## REQUIRED ACTION
There is material below. Print exactly the lines starting at the line with "[00:03:32.15]" and ending at the line with "[00:03:33.75]", ends included, and no others.
[Start of Attachment]
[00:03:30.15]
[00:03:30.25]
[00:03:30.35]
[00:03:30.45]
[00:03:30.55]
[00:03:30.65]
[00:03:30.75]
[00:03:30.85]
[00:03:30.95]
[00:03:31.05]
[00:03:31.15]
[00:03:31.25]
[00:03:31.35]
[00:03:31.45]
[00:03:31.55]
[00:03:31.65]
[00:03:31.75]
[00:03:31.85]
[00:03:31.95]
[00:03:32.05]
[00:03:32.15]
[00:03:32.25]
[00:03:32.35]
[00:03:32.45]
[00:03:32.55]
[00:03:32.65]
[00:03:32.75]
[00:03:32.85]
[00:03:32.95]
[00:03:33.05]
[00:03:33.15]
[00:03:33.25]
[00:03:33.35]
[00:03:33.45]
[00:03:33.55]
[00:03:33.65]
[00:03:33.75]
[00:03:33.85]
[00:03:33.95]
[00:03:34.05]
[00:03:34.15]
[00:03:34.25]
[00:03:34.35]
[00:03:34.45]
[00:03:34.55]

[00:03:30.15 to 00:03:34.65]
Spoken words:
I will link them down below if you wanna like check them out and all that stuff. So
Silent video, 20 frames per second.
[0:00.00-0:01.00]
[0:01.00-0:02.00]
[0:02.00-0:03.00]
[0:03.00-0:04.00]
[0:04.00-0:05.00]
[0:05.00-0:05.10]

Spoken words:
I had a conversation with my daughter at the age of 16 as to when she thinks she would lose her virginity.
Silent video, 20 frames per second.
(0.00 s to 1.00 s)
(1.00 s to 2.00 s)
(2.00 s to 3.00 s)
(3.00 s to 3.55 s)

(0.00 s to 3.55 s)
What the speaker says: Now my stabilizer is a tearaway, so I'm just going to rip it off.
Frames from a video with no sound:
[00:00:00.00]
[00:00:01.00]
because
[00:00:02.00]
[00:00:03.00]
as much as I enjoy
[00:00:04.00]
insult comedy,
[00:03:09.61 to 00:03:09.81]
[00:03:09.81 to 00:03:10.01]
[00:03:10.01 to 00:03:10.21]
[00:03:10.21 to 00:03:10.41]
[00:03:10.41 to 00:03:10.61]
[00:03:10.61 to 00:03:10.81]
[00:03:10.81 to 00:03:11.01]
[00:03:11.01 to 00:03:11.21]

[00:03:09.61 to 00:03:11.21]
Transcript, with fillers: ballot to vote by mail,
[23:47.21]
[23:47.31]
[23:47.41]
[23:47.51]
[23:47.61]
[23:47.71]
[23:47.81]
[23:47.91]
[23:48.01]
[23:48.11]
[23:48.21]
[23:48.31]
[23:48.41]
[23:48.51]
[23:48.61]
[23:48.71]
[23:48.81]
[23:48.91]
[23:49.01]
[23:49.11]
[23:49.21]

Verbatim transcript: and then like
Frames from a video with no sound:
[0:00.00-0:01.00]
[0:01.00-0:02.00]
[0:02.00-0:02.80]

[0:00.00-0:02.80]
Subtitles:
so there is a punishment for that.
[End of Attachment]
## ANSWER SPACE
[00:03:32.15]
[00:03:32.25]
[00:03:32.35]
[00:03:32.45]
[00:03:32.55]
[00:03:32.65]
[00:03:32.75]
[00:03:32.85]
[00:03:32.95]
[00:03:33.05]
[00:03:33.15]
[00:03:33.25]
[00:03:33.35]
[00:03:33.45]
[00:03:33.55]
[00:03:33.65]
[00:03:33.75]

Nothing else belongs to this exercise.